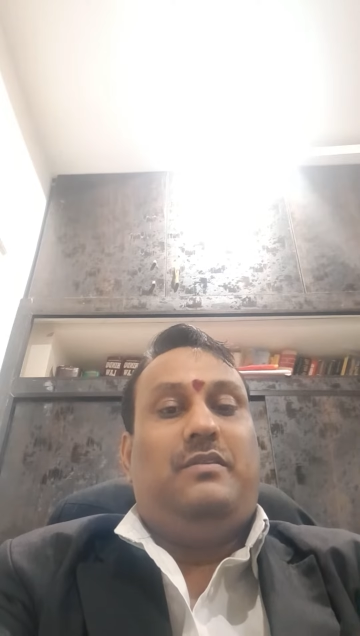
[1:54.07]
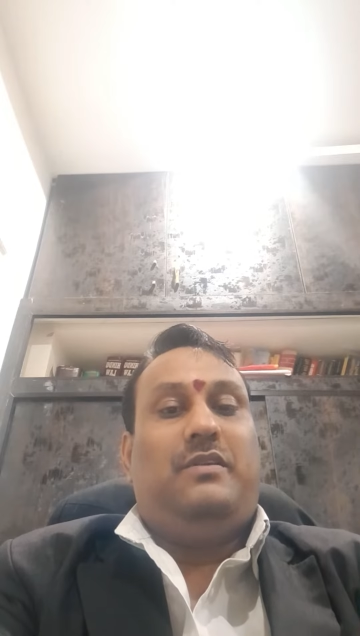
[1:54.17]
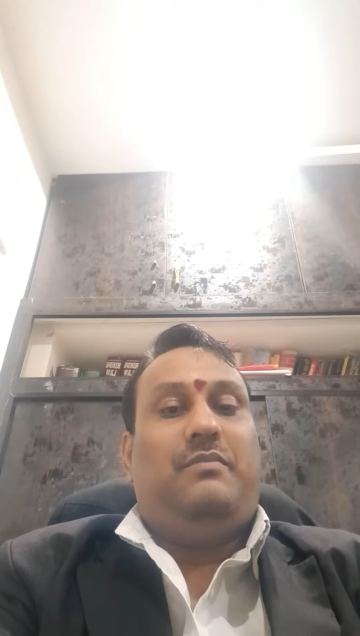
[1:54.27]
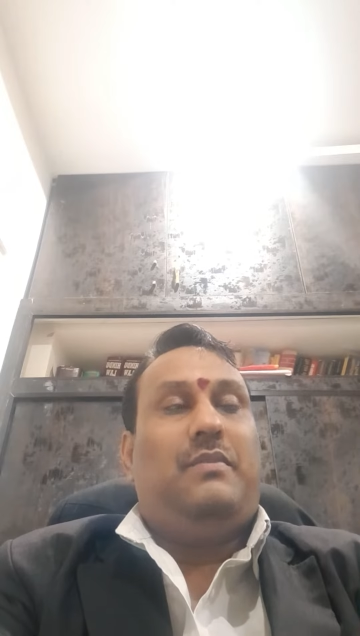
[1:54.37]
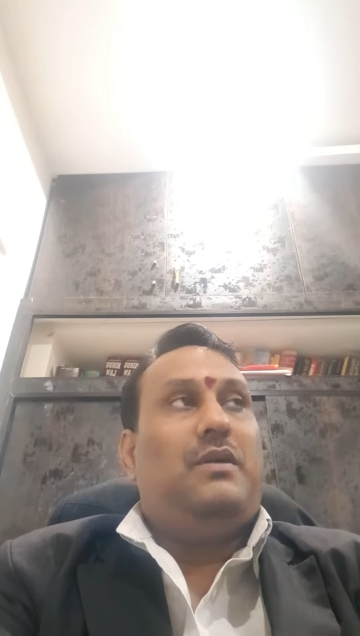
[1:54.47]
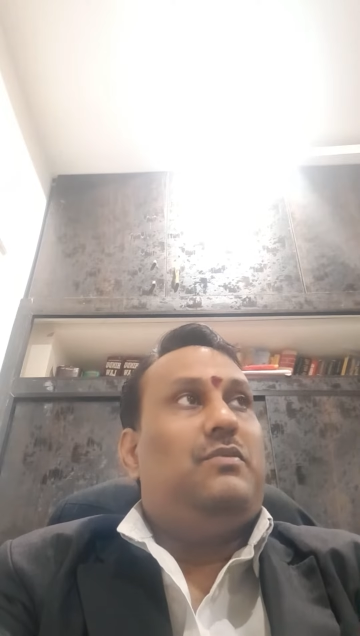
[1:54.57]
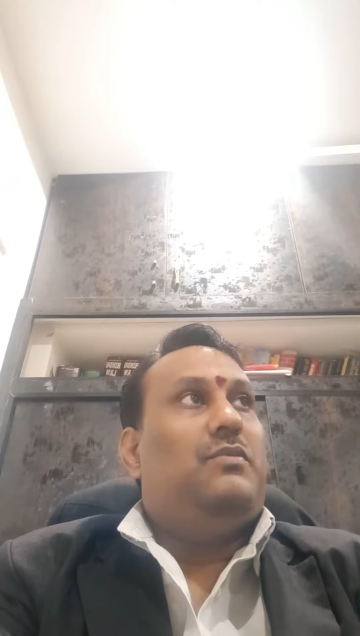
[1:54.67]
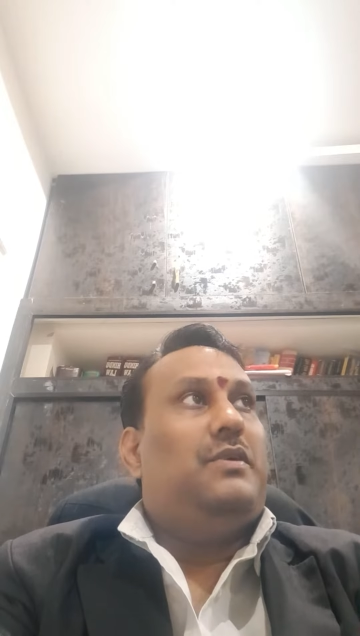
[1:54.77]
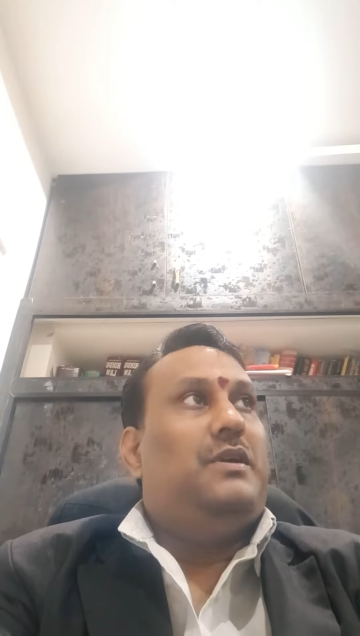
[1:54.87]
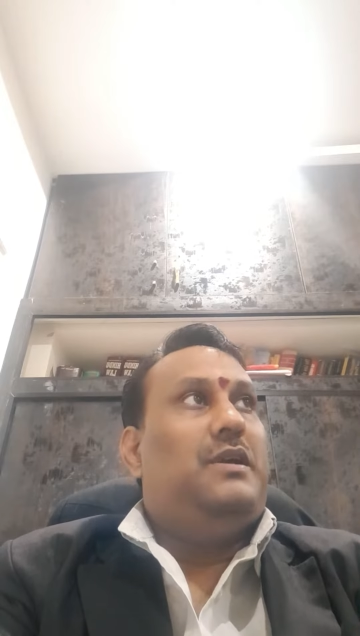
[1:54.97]
సార్ మాకు
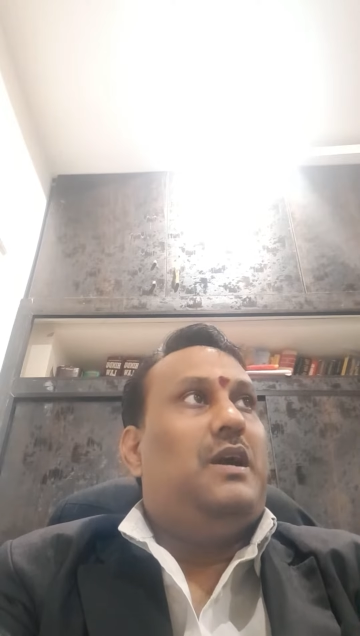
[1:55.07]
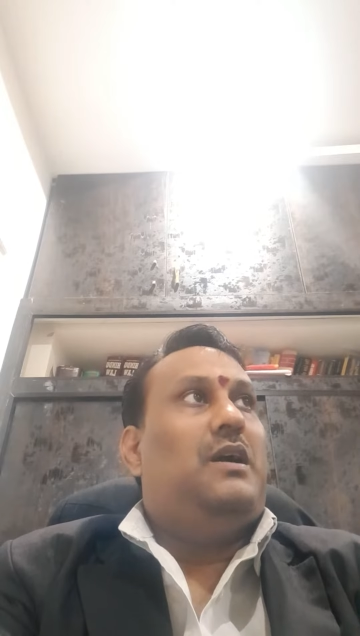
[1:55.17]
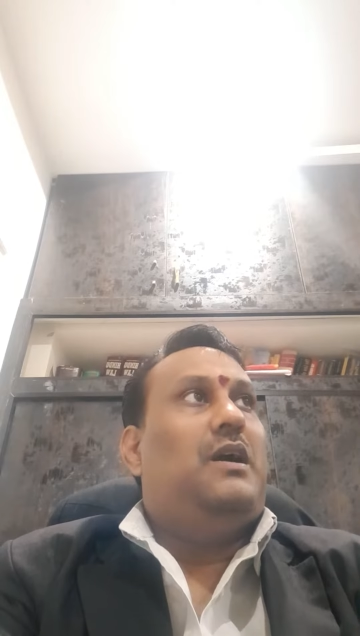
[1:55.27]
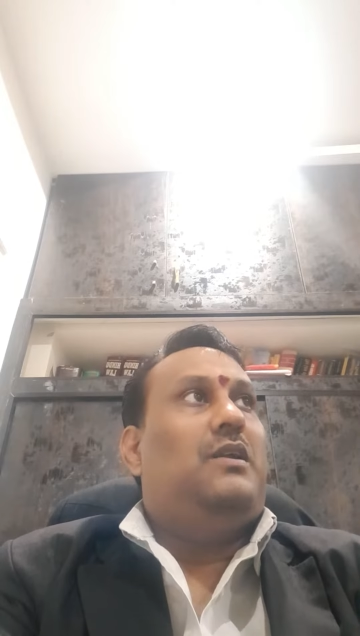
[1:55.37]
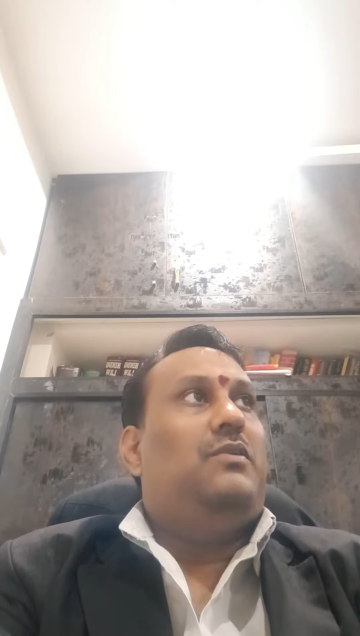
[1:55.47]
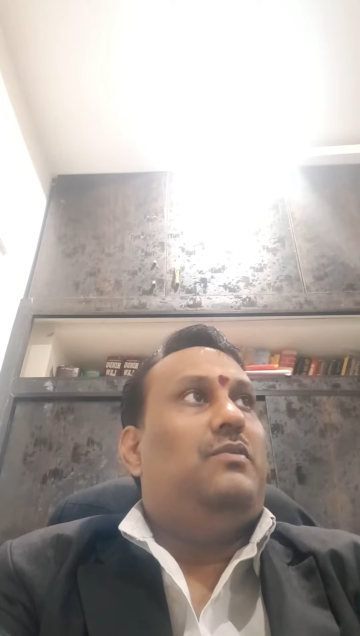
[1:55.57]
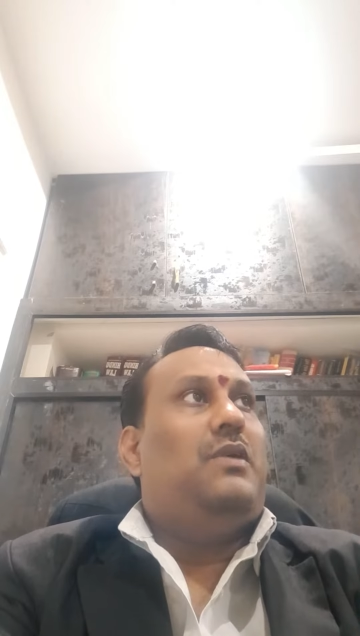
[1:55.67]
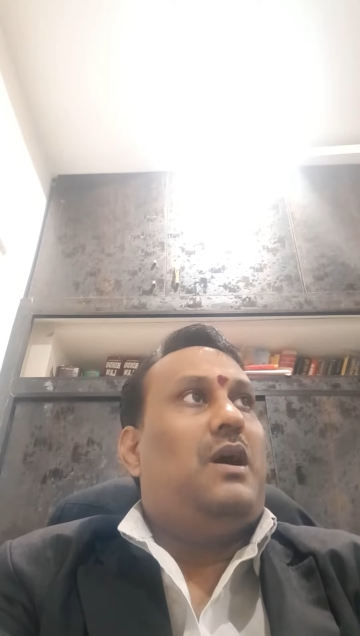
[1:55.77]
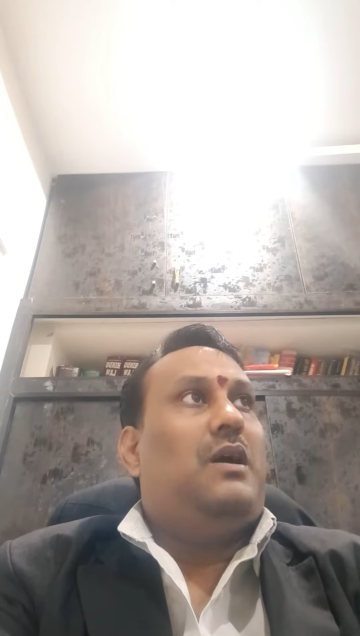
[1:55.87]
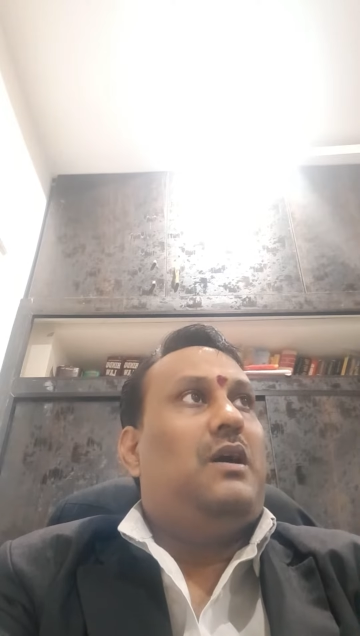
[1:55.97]
ఈ కియా కార్లు
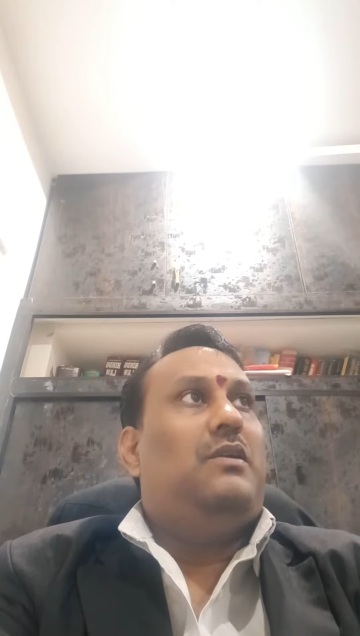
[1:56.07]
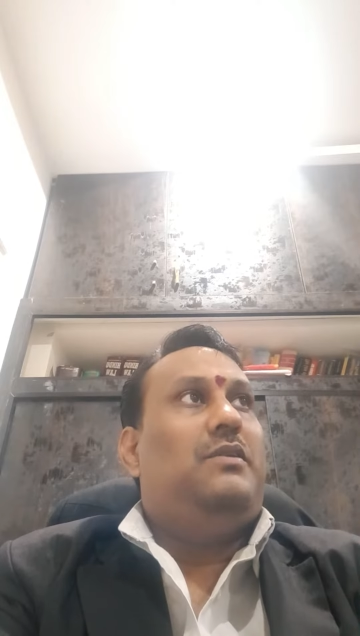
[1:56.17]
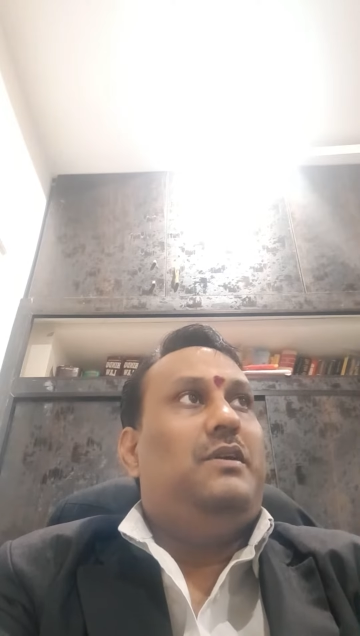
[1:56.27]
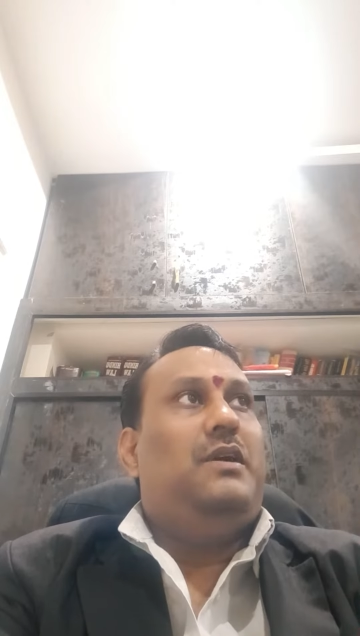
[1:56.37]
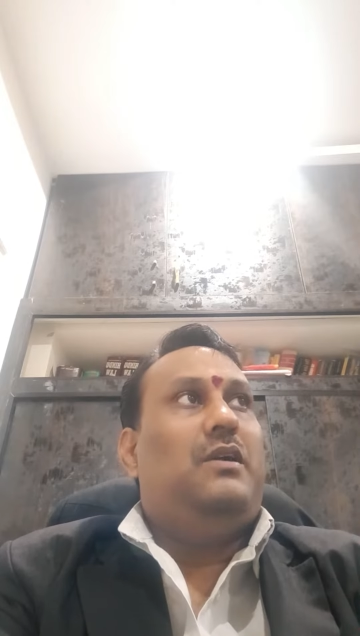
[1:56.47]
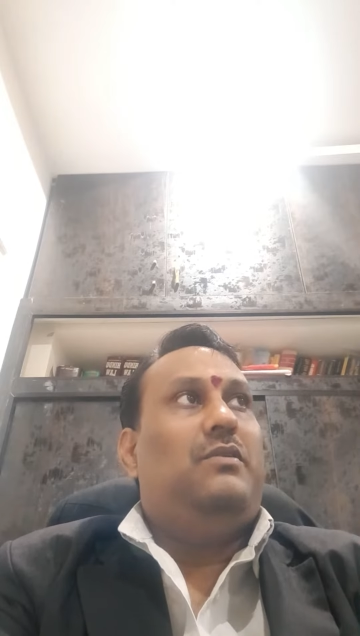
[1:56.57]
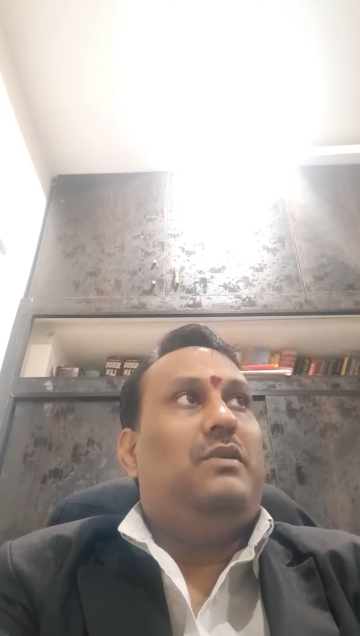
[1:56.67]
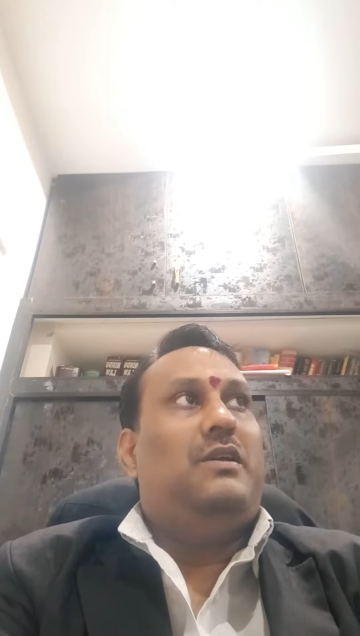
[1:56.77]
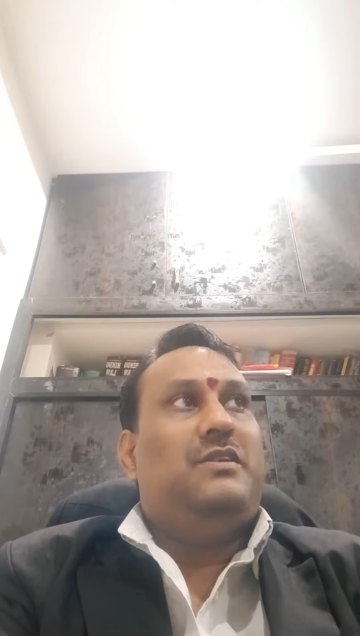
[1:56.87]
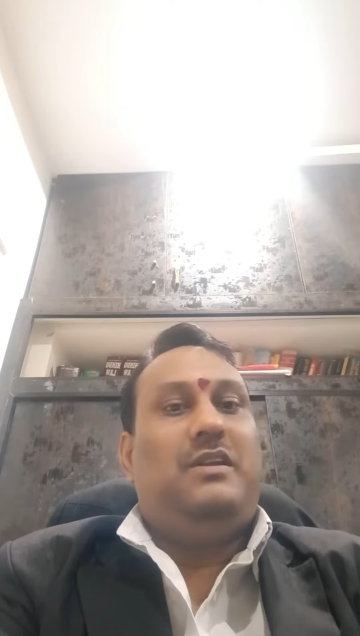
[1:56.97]
ఆ కార్లు ఈ కార్లు
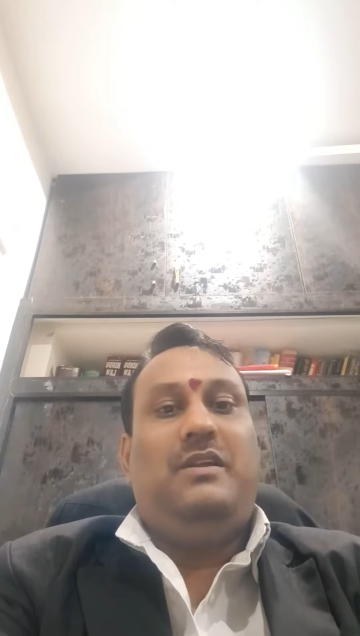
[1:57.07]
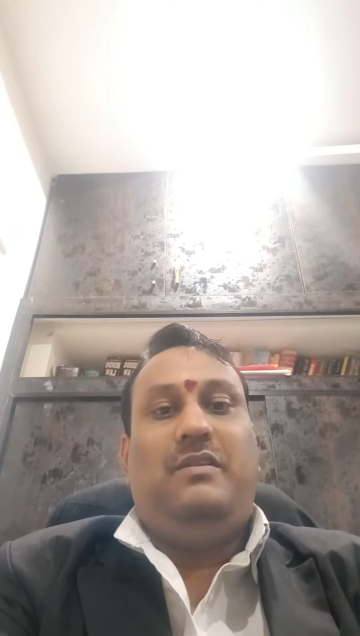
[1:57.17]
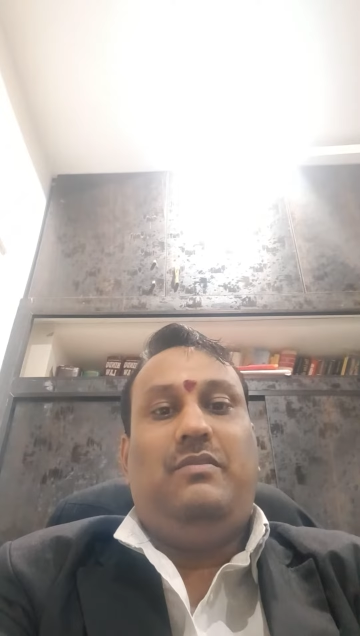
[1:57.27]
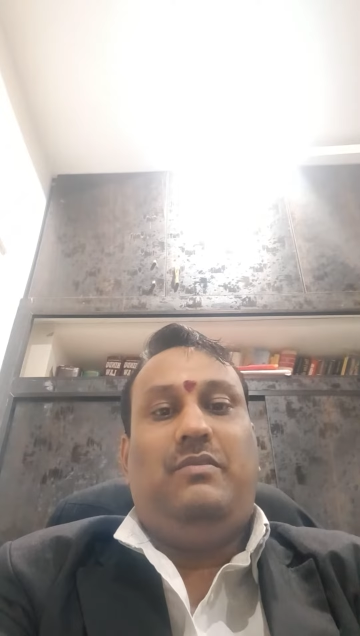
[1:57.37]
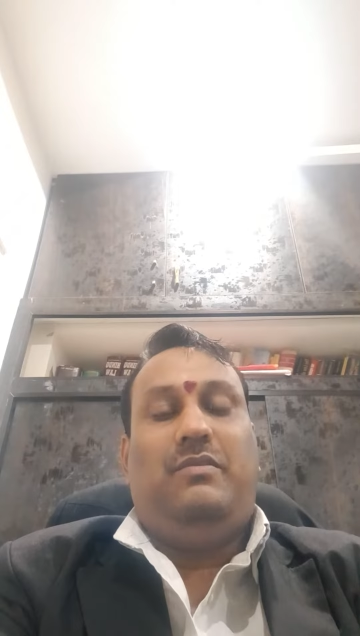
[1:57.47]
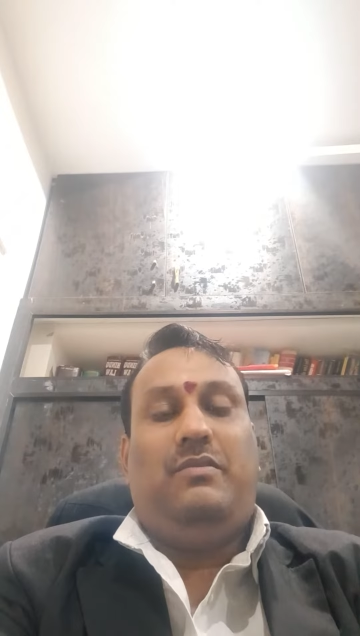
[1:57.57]
లగ్జరీలు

§ AIM OF THE EXERCISE
Set down the material once more, exactly, with the pictures omitted.

§ EXPECTED ANSWER
[1:54.07]
[1:54.17]
[1:54.27]
[1:54.37]
[1:54.47]
[1:54.57]
[1:54.67]
[1:54.77]
[1:54.87]
[1:54.97]
సార్ మాకు
[1:55.07]
[1:55.17]
[1:55.27]
[1:55.37]
[1:55.47]
[1:55.57]
[1:55.67]
[1:55.77]
[1:55.87]
[1:55.97]
ఈ కియా కార్లు
[1:56.07]
[1:56.17]
[1:56.27]
[1:56.37]
[1:56.47]
[1:56.57]
[1:56.67]
[1:56.77]
[1:56.87]
[1:56.97]
ఆ కార్లు ఈ కార్లు
[1:57.07]
[1:57.17]
[1:57.27]
[1:57.37]
[1:57.47]
[1:57.57]
లగ్జరీలు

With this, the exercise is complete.